Luckily, I later managed to find a replacement lid on eBay, but after I effectively ruined dinner, I wept like I haven’t in weeks. I looked over at my drooping peace lily, where I buried my Mizuko Bean, and gasped an apology. I’m sorry… I’m so, so sorry… I hugged myself and tried to calm myself down. It worked for a while, but then I’d start crying again in great heaves that shook my whole body. When I wiped my eyes, I was never able to fully dry them. I half-expected to see blood on the tissue, so much emotional pain I was in.
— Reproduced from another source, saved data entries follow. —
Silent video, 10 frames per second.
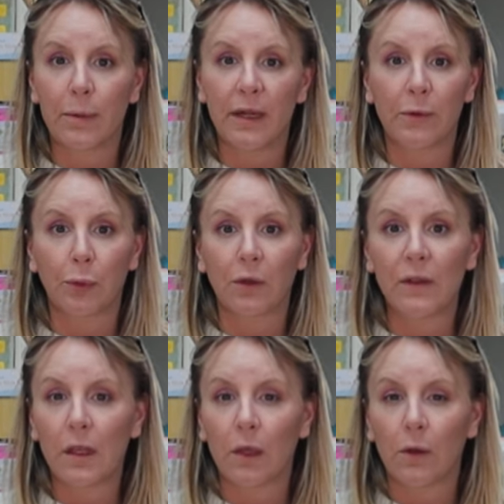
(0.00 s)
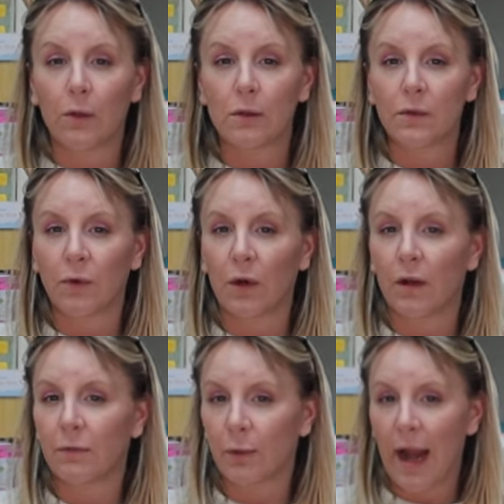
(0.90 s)
but it really goes
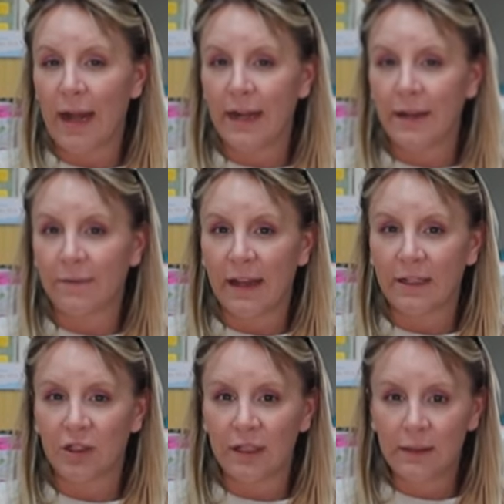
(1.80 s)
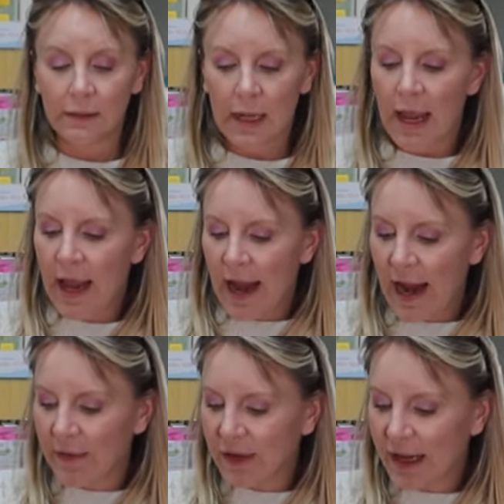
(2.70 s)
for a variety of ages.
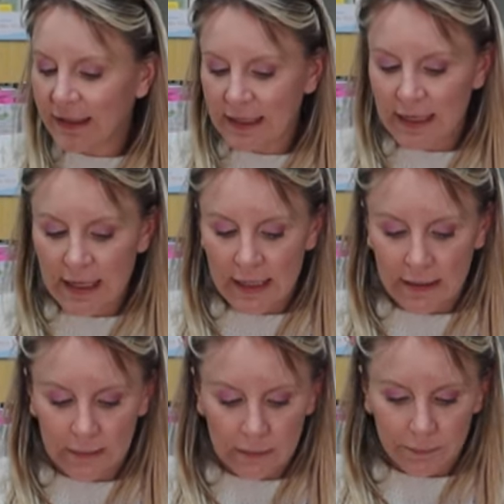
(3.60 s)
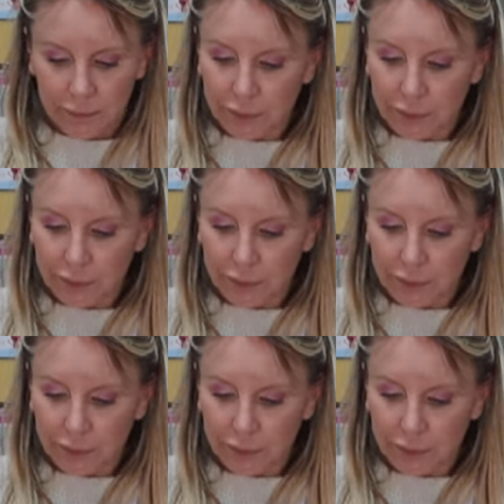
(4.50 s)
And the idea isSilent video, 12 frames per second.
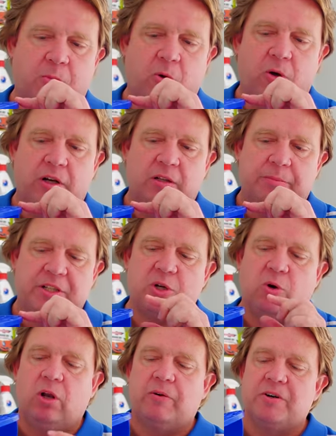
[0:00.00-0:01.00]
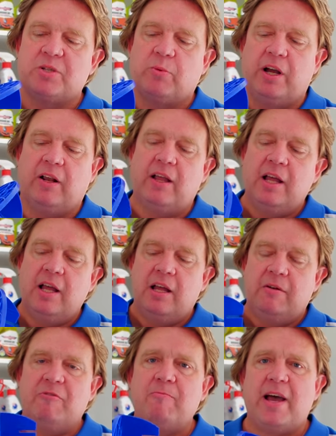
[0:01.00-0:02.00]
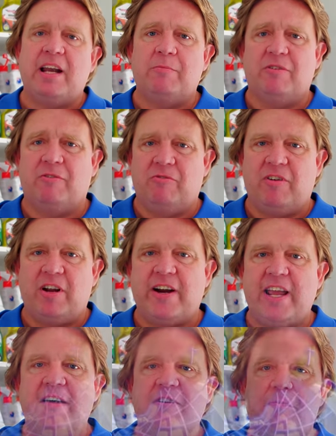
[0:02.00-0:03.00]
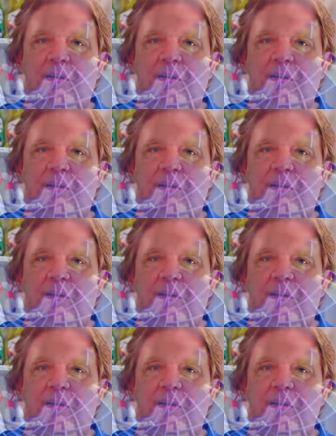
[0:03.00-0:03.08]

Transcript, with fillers: more, a little bit taller as well. We've made them of very heavy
I hated the way I was feeling, hated that I couldn’t hide it, hated that I have no privacy, hated that I live with my parents-in-law, hated that I cause them to schedule their lives to accommodate my sensitivity, and hated that I negatively impact their lives so much and so often. Most of all, I hated myself. That little voice of doubt and cruel mischief kept whispering to me. Maybe you’re just not fit to be a parent. Maybe you miscarried because the universe or God thinks you have a shitload of crap to sort out first. Maybe DH is having second thoughts about TTC again. Maybe he needs a break from you, why else would he lie down in the middle of the evening? Maybe your mother is right: you should have started TTC years ago, so you have no one to blame but yourself.
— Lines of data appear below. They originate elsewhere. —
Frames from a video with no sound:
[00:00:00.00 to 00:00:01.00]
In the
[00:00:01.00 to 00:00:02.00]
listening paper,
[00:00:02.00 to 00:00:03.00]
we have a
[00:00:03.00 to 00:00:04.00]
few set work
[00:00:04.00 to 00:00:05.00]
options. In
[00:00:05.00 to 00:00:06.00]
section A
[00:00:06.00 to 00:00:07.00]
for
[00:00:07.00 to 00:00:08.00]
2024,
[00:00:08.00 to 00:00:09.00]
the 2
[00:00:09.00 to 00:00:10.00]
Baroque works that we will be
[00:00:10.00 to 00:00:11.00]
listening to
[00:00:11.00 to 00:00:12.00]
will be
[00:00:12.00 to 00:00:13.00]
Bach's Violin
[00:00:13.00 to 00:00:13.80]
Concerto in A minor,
I stole away to a darkened spare room and lay down on the floor clutching my Mizuko pebble. When I awoke some time later, I was stiff and sore, pink-faced and puffy-eyed. It was 11pm, and I was glad to creep into bed, but I had nightmares all night. I dreamt my NP-SIL was getting married and I was missing her wedding. Everyone was furious with me, someone shoved me, another person screamed in my face. Everyone was saying what a terrible person I was behind my back — but they didn’t know I was watching the wedding from the white rafters of the church and could hear everything. When I woke up this morning, I said It was just a dream… or was it?
Soften, Soothe, Allow…
Today I feel better. I feel sheepish for displaying my grief, but am glad it’s outside of my body for the time being. I feel guilty for not being able to go to my SIL’s farewell party, but am glad she understands and supports my decision. My back feels less tense after the massage I had, thanks to her generosity.
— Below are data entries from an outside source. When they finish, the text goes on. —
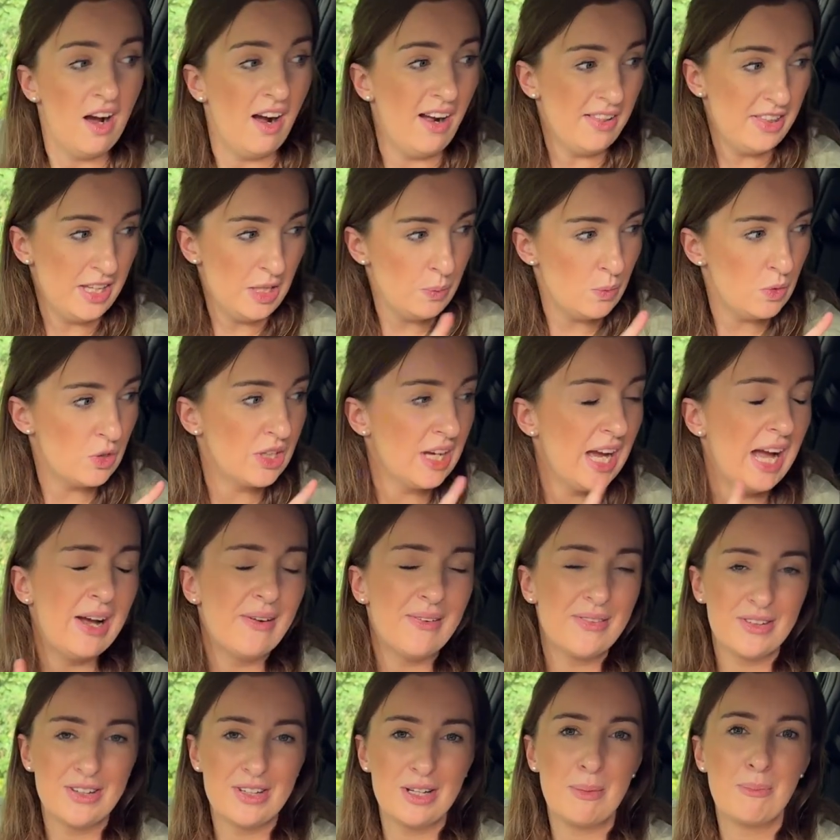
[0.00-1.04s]
I think we'll
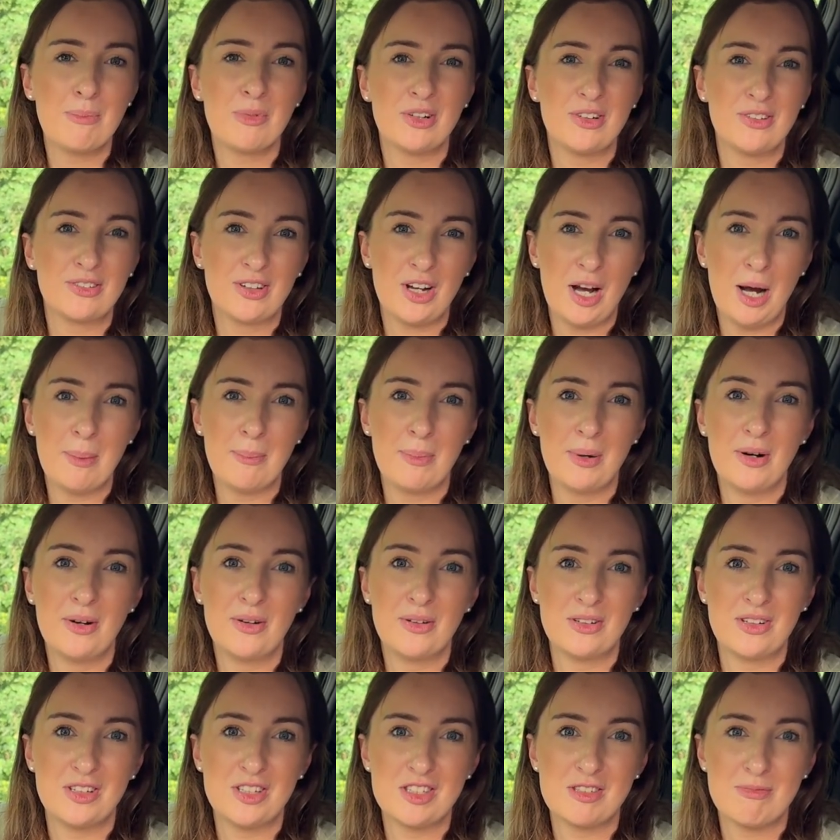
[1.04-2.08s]
count the number of cup
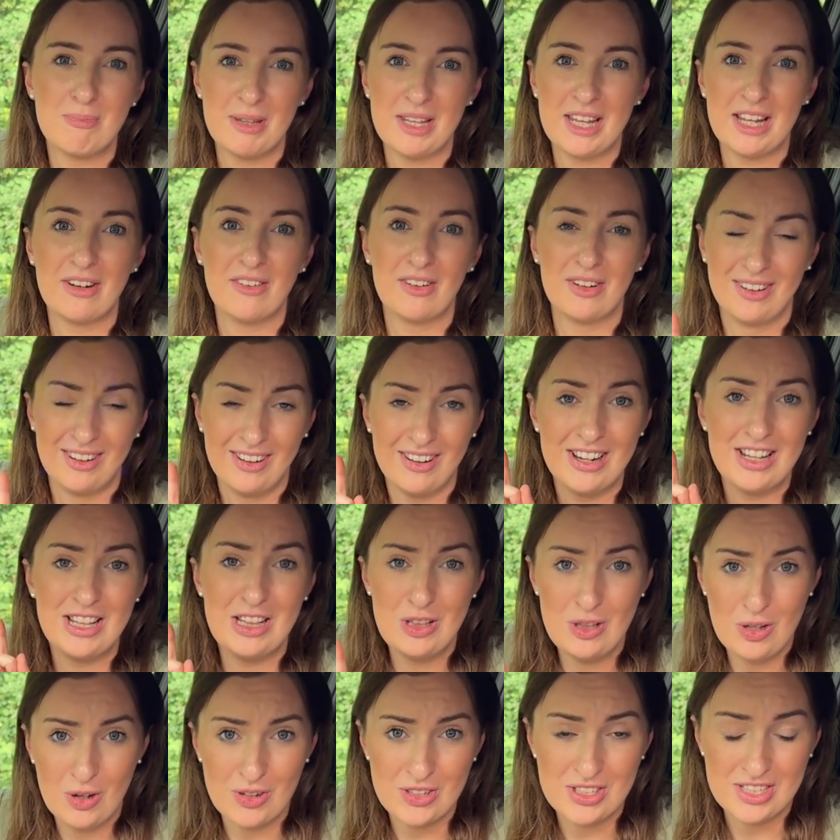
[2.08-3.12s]
holders, but there are a
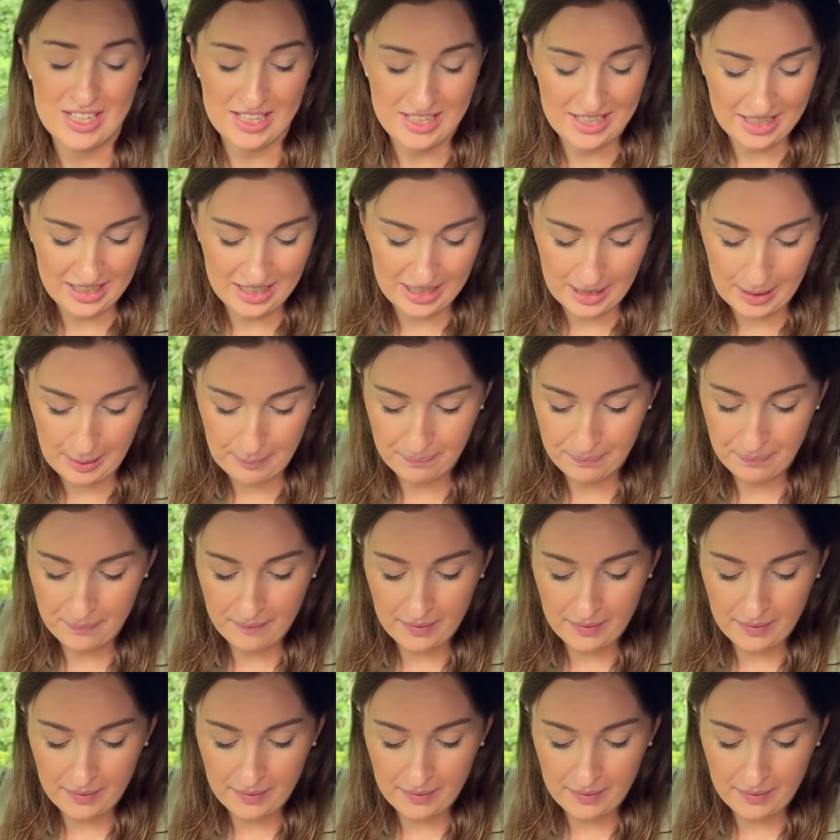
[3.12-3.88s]
lot in here.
Sometimes I think the line between grief and depression is blurred*. I have moments of terrible thoughts, but I also have plenty of minutes where I think how much more I appreciate life now. I take joy in seeing the beauty of a flower, the amber evening scent of southern California’s shrubs, the sunset. Life has never seemed more valuable and precious. I see how precarious and fragile it is. I have terrible moments, but I keep going because there’s no other choice. So I keep charting and taking my prenatal vitamins, extra vitamin B6, and acupuncture herbs.
In quiet moments, I place my hands over my lower belly and send love and peace to my reproductive organs. I thank them for doing the best they could, and tell them to keep doing the best they can. I cheer on my ovaries and tell them, no pressure or anything, but it would be great to conceive this month. I grin to think that if I were to conceive this month, my due date would be April 9th. My birthday. I’m hoping for the best 36th birthday present ever.
* UPDATE: I just read the following on UnspokenGrief and am relieved to learn that it’s grief, not depression, that I am wrestling with:
Grief tends to be more trigger-related and situational after 2-3 months. For a large chunk of time you are functioning okay and feel relatively ‘better’ when around family, friends and in comfortable situations. It’s not until you get to the triggers that you begin to feel the symptoms of grief. Triggers can be dates, or leading up to dates, seeing a baby or pregnant woman, pregnancy announcements or television, songs — what ever it is for you.